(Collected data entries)

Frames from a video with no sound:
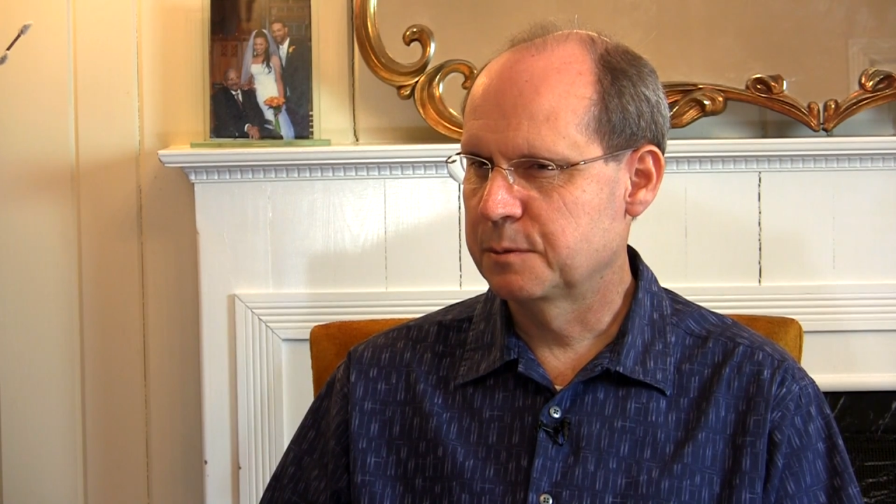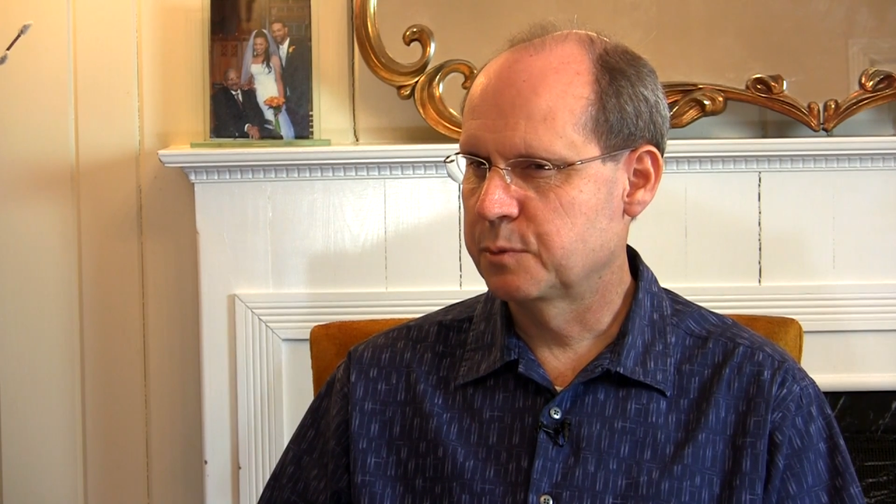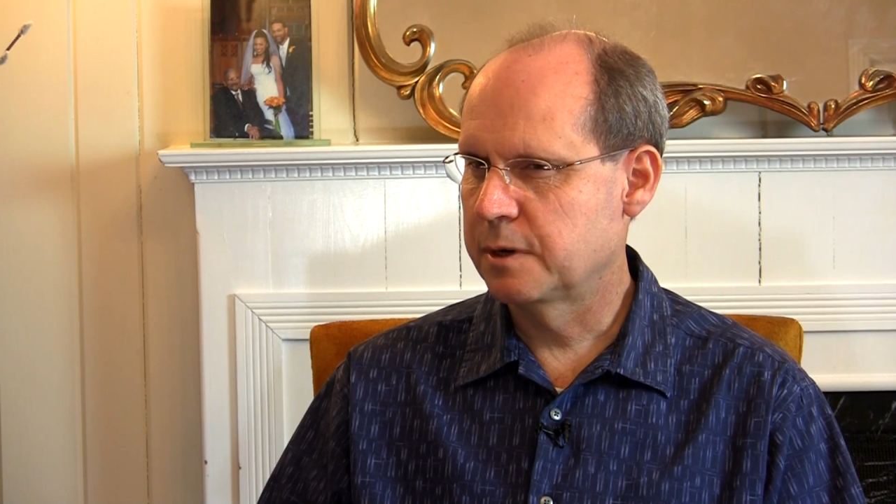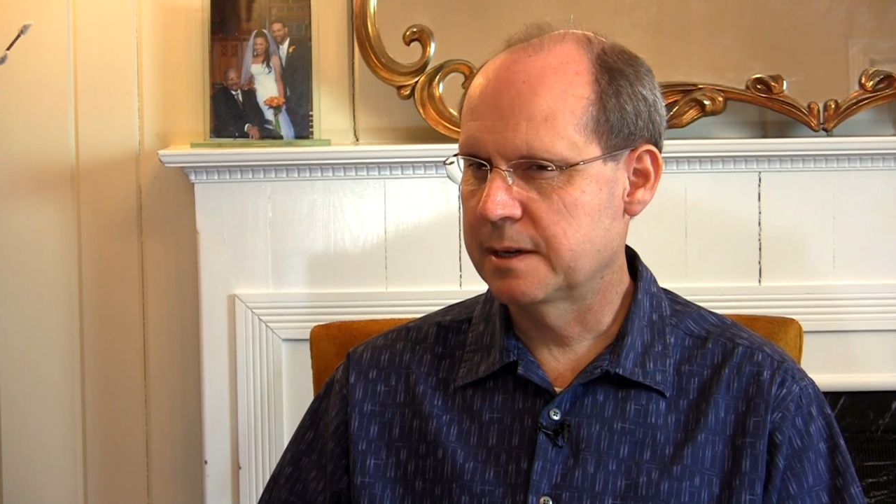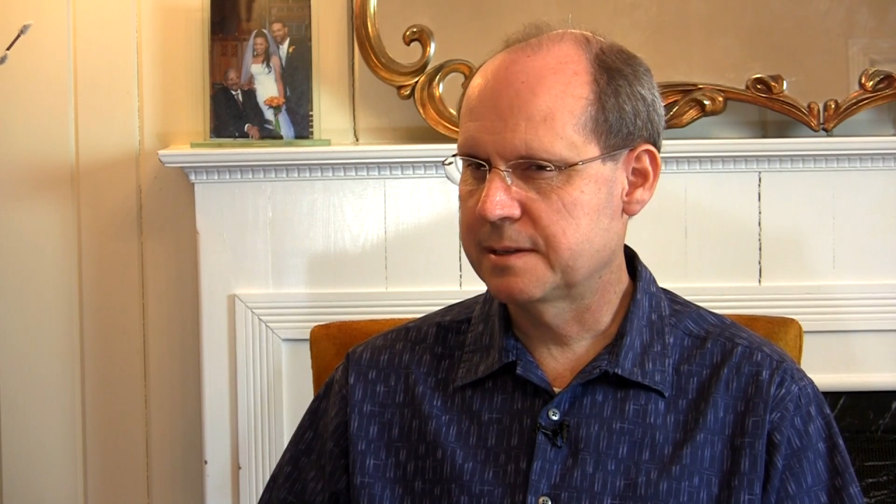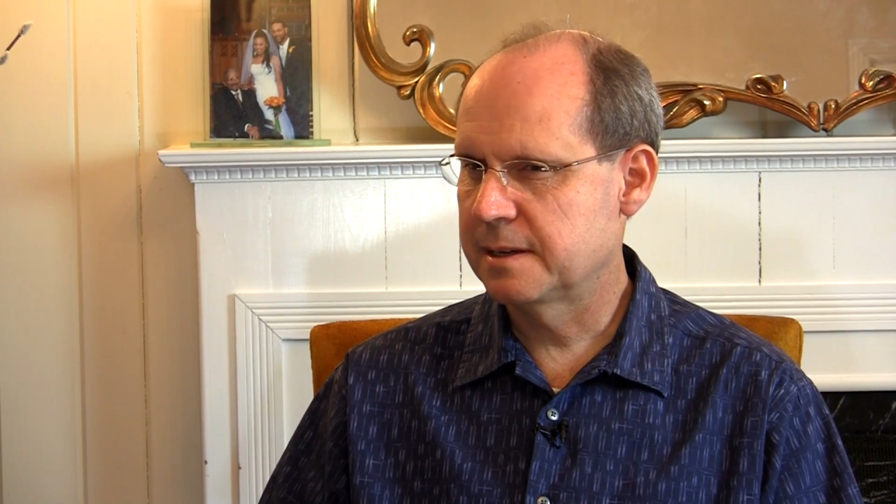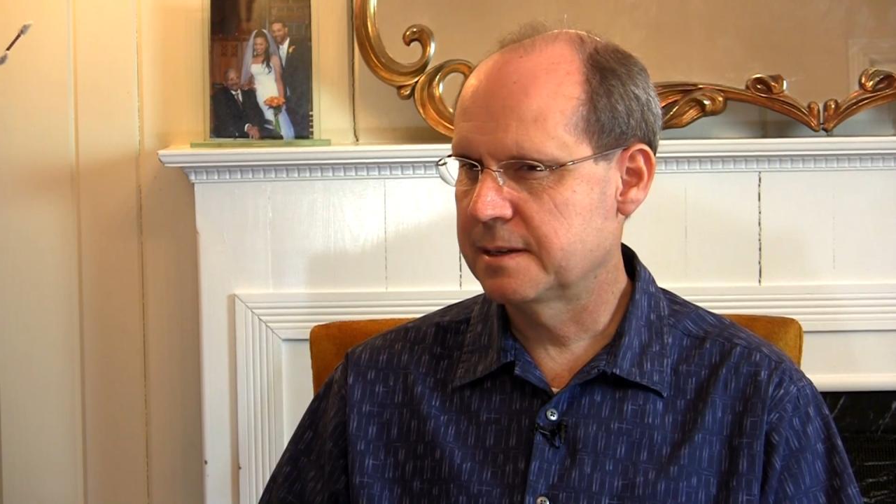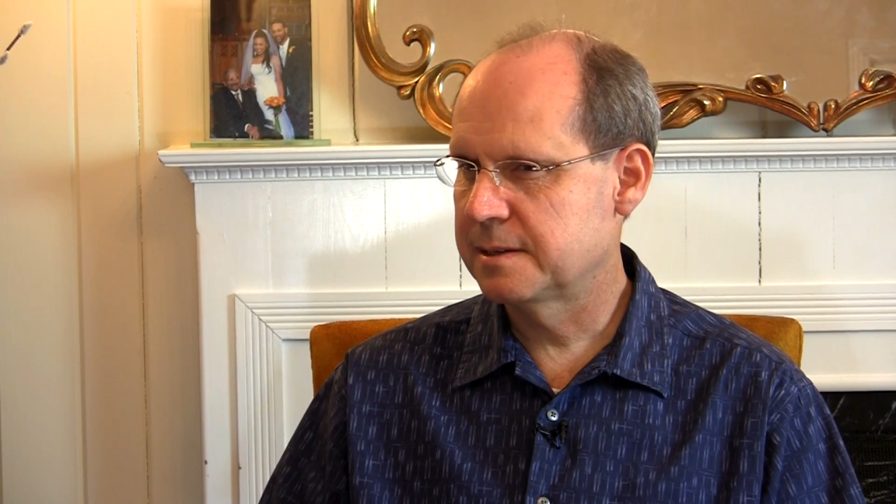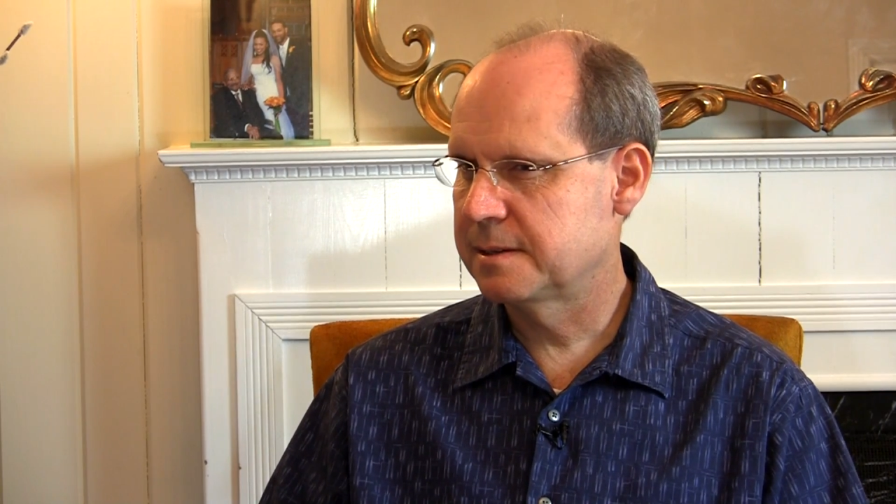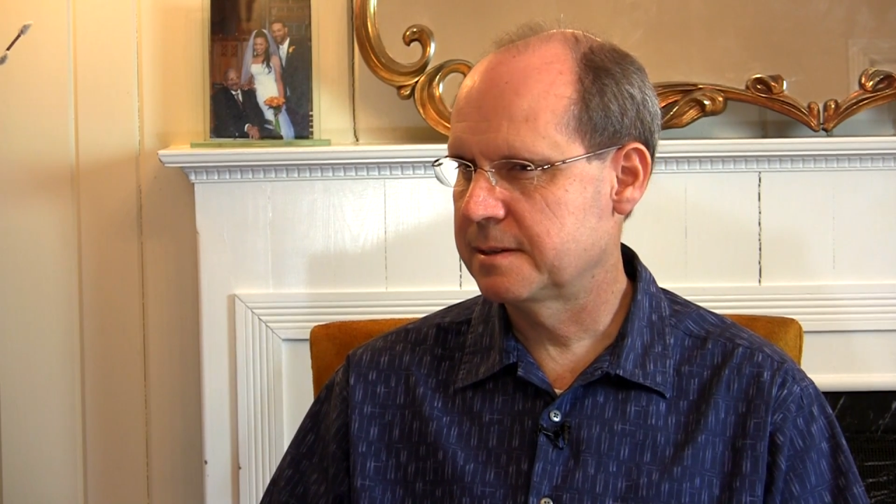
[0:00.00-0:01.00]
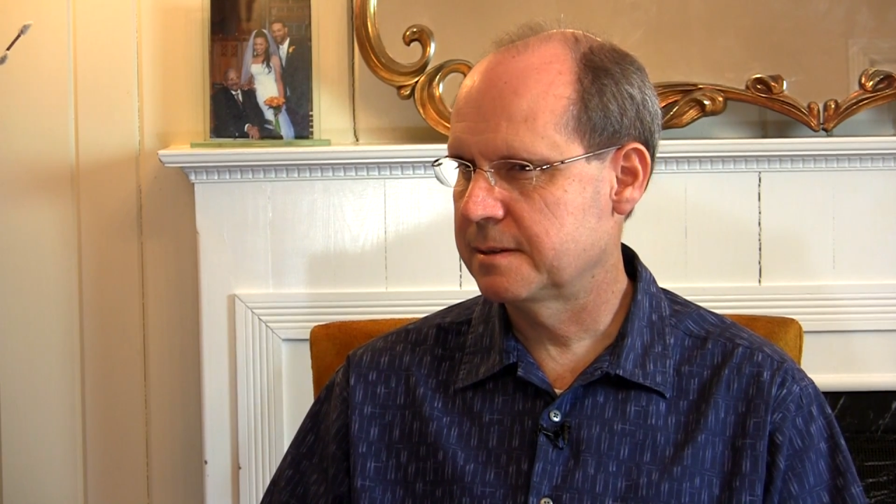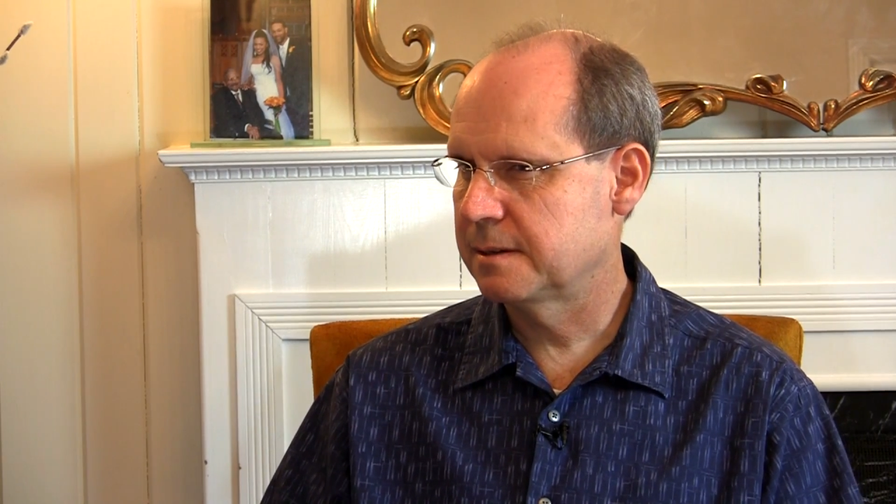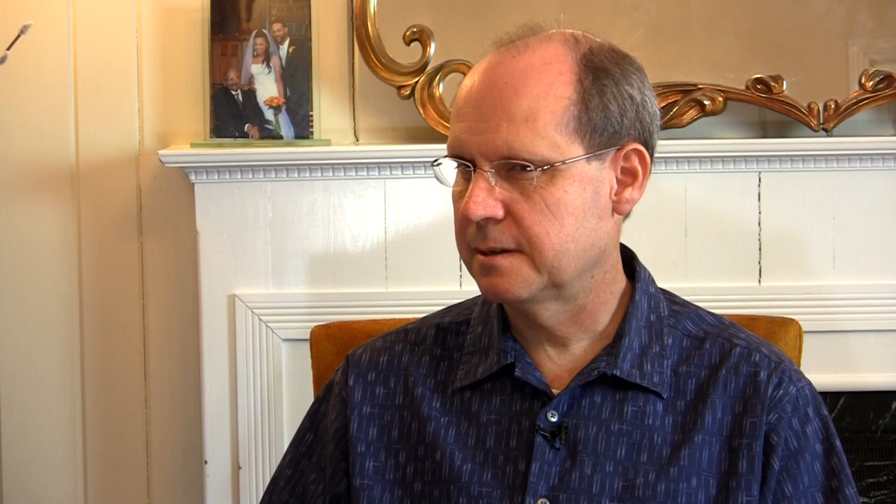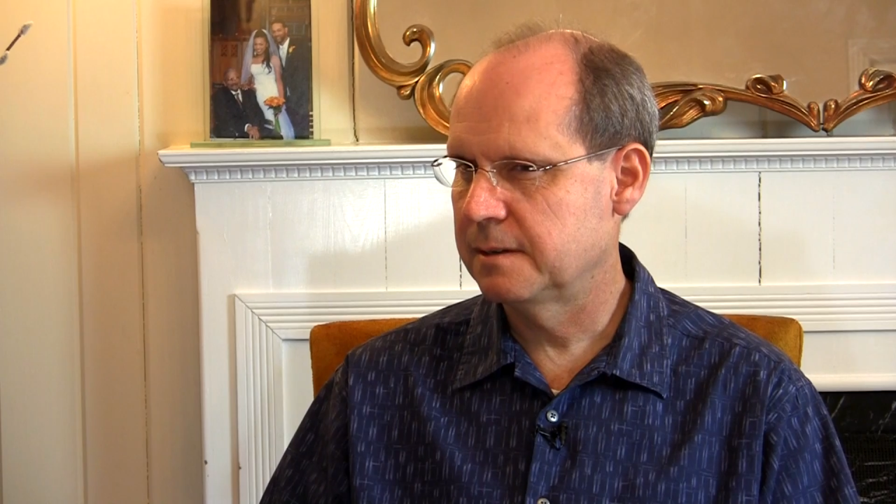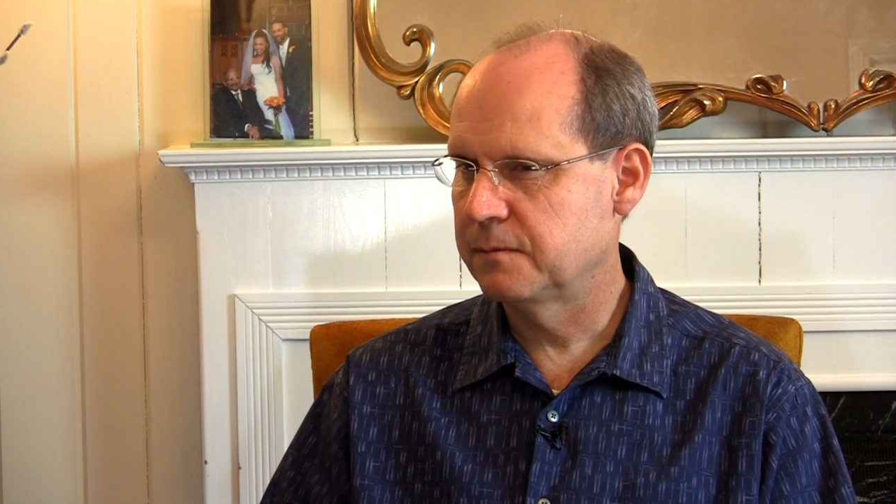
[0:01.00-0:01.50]
process
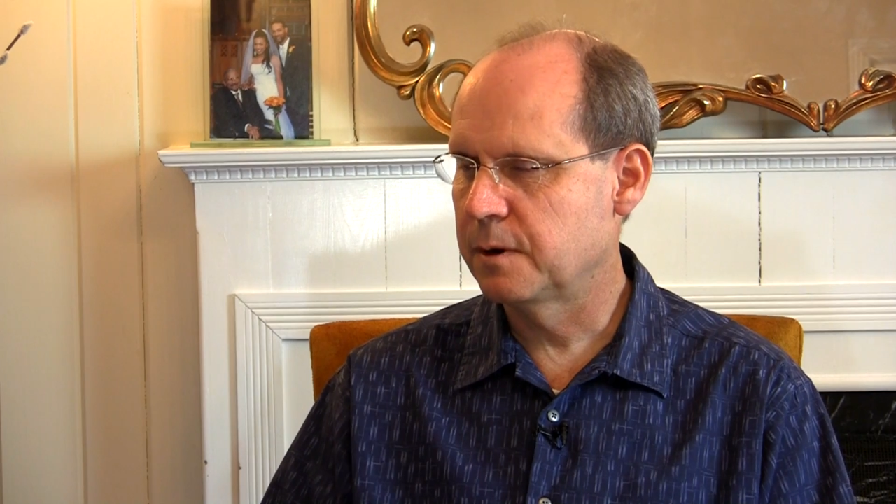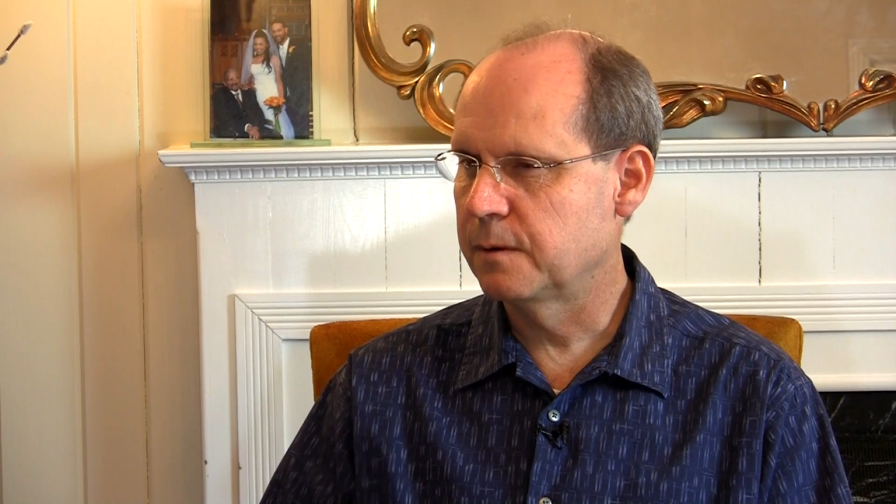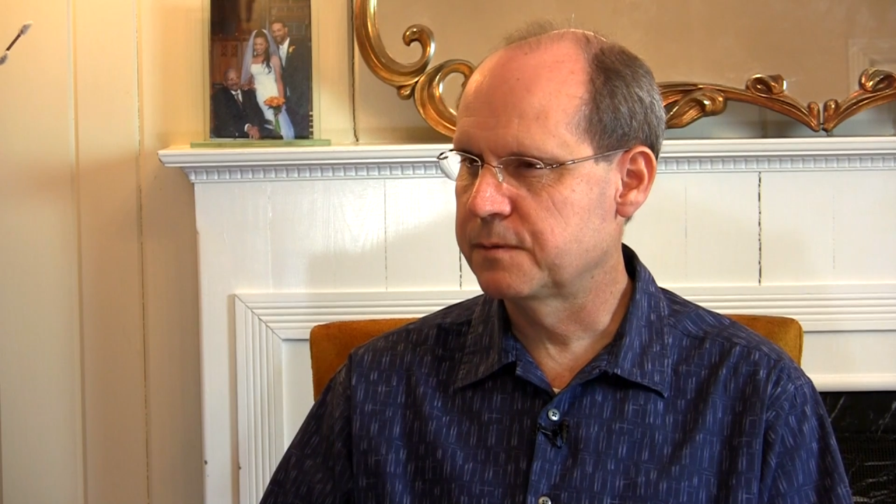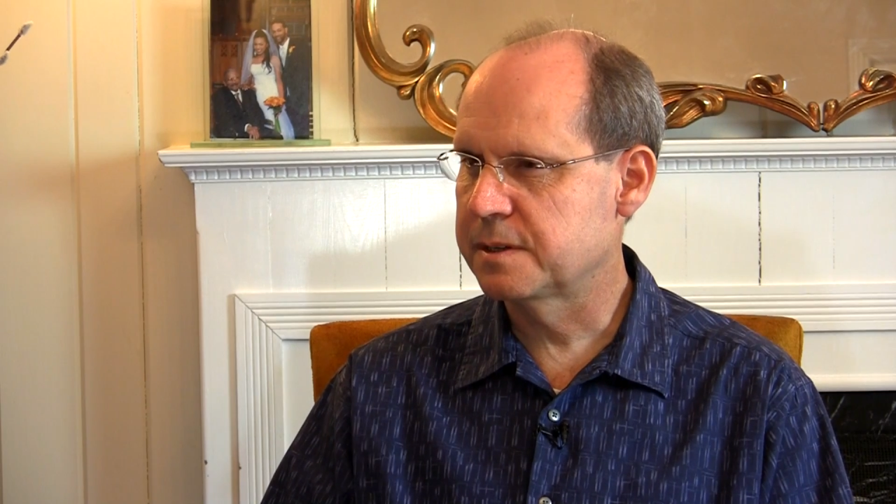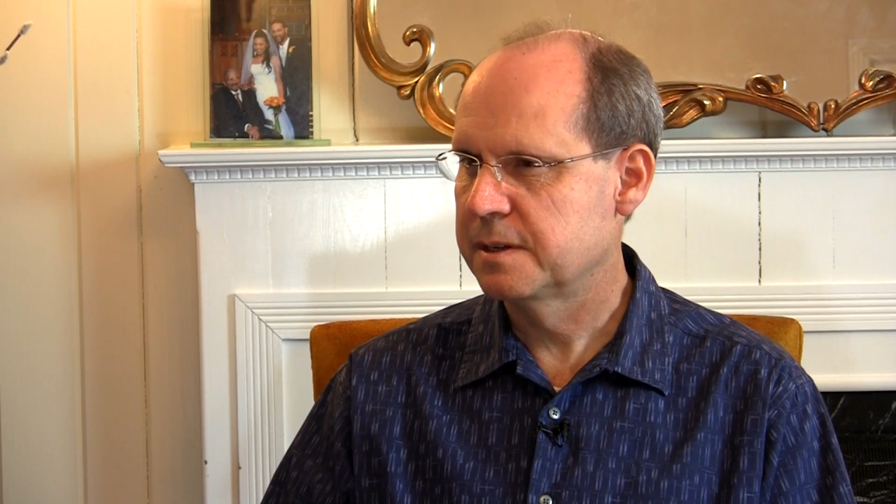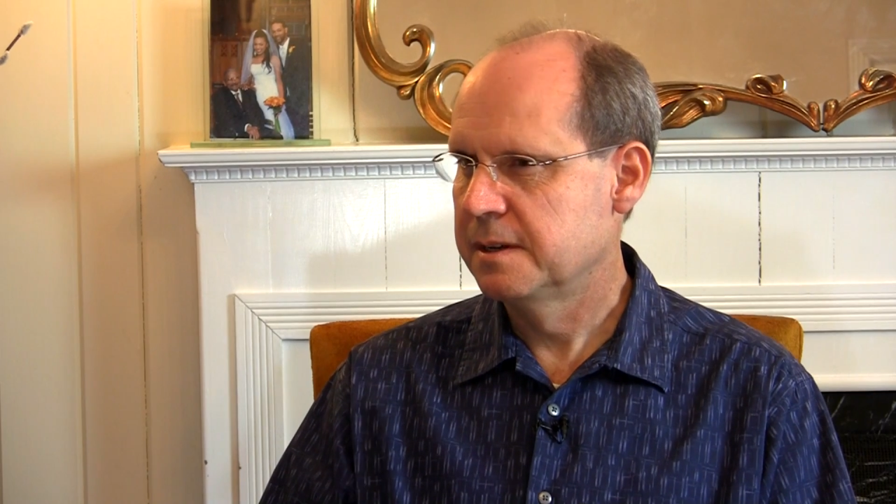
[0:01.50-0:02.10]
uh, involves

TASK BRIEF -
Write out the entries word for word. Skip the pictures.

TASK SOLUTION -
Frames from a video with no sound:
[0:00.00-0:01.00]
[0:01.00-0:01.50]
process
[0:01.50-0:02.10]
uh, involves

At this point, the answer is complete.